Anger. Mostly, I wish there was less of it and that is was better considered in relation to stopping us in our tracks and promoting positive change, rather than simply accusing, blaming and turning despair into a feeling of smug-but-impotent rightness. Which I suspect is what is happening a lot of the time. I very much speak to myself, not merely to others, though the feral environment of a lot of 'public debate' undoubtedly soils many attempts to distinguish what is truly worth getting annoyed about, and what is a trivial irritation that simply reveals our unhelpful egocentricity. Me in a painfully slow shop queue for example.

As I mentioned earlier: "Anyone can become angry. That is easy. But to be angry with the right person, to the right degree, at the right time, for the right purpose and in the right way... that is not easy." - Aristotle.

But what provoked (if that is the right word!) this post, apart from a number of things going on in the world which, as they revealingly say, have "got to me", was:

“One who is not angry when there is just cause for anger is immoral. Why? Because anger looks to the good of justice. And if you can live amid injustice without anger, you are immoral as well as unjust.” - Thomas Aquinas.

Which is very true, though it is always worth bearing in mind, as the complementary and sometimes countervailing truth, this:

"Everyone should be quick to listen, slow to speak and slow to become angry, for human anger does not bring about the just life that God desires... If [we] consider [ourselves] religious and yet do not keep a tight rein on [our] tongue, [we] deceive [ourselves] and [our] religion is worthless." - Epistle of St James

Do not let your anger, even when it is justified, put you beyond correction and awareness of your own fallibility and complicity, or of a good which is greater than the negation of wrong, in other words. And make it an occasion in life, not a condition of life. The words of St James were first quoted to me by a long suffering vicar in a parish I attended getting on for 30 years ago, after he had received a very long and intemperate letter. Needless to say, it was from me. Needless to say, it didn't do my cause in the world much good. But it did end up humbling me a bit, so it wasn't an entirely wasted effort. A more recent episode with a charitable trust (of all things) taught me the same lesson, when I had forgotten it again. As we do.

The Aquinas quotation was prompted by Episcopal Bishop Sergio Carranza in Los Angeles. He is a splendid man, and very annoyed indeed about the state of the Anglican Communion and those visceral hard-liners who seem to feel that they own the tradition and 'orthodoxy', when there is a very great more to be said on the matter - starting with the need for humility, compassion and a sense of perspective. Carranza is angry because people (women, gay people and others) are suffering as a result of all this. He is right about that.
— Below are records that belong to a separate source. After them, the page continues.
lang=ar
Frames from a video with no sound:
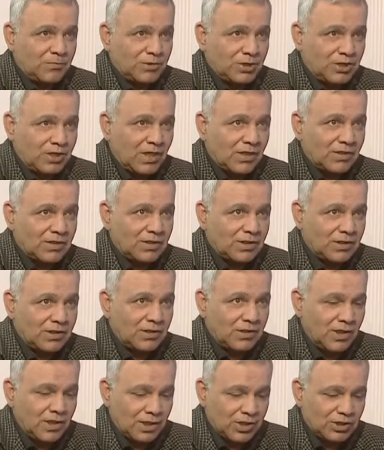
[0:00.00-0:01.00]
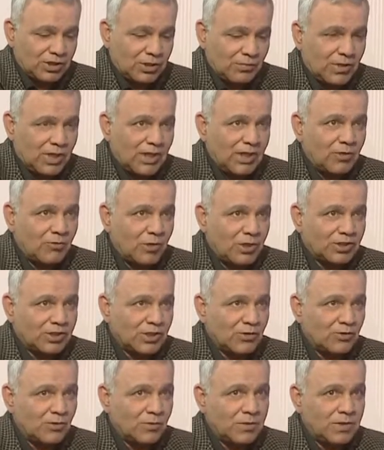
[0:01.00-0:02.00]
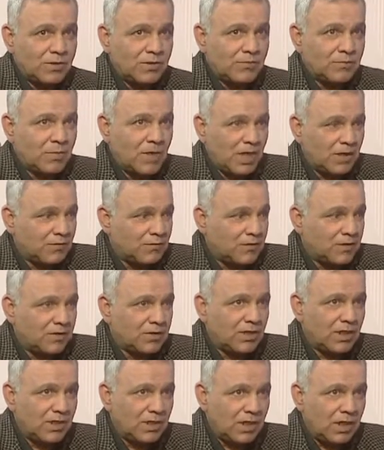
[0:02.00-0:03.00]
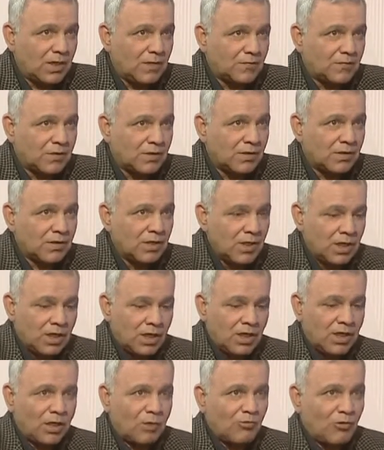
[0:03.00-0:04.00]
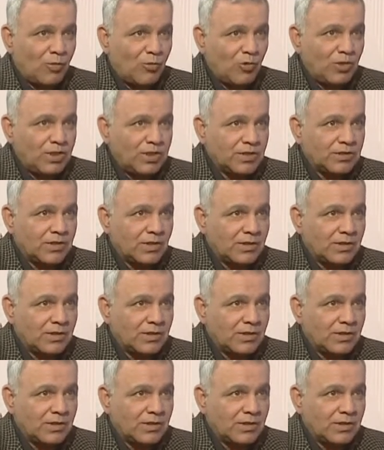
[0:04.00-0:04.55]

الشمالي والجنوبي بعد في دير حافر آه، ومحيطها يعني انتهىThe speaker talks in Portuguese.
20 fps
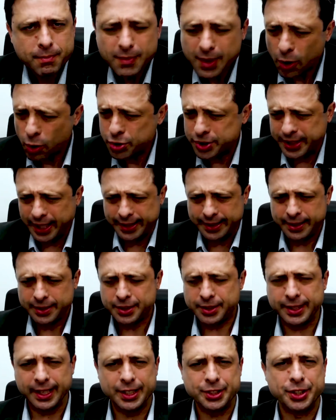Ou
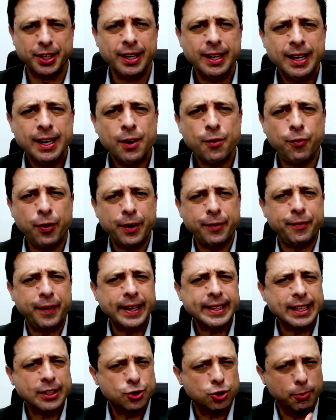seja, foi
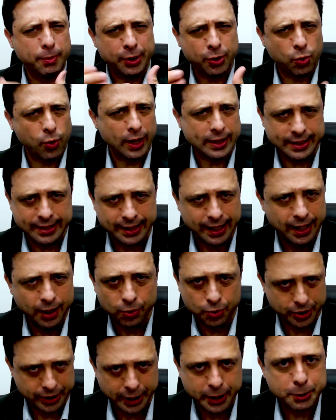feita sobre coação,
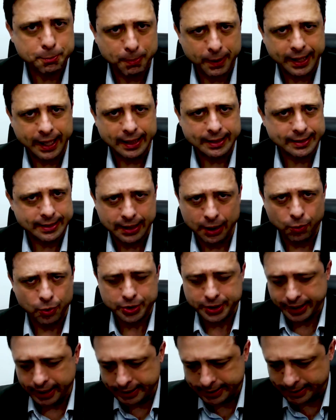sem explicação ou
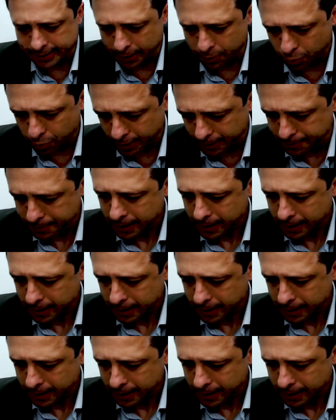sem assinatura.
Overall, however, I prefer the tone and approach to this wrought situation brought by the wonderful Savi Hensman, whose paper Binding the Church and Constraining God I am sure I will return to again very shortly. Do read it if you have any interest in understanding what may lie beneath current disputes, beyond the 'liberal' versus 'conservative' stereotypes, which are not bereft of truth, but which seriously mislead, too. (Thanks also to Susan Russell, whose blog is well worth a look).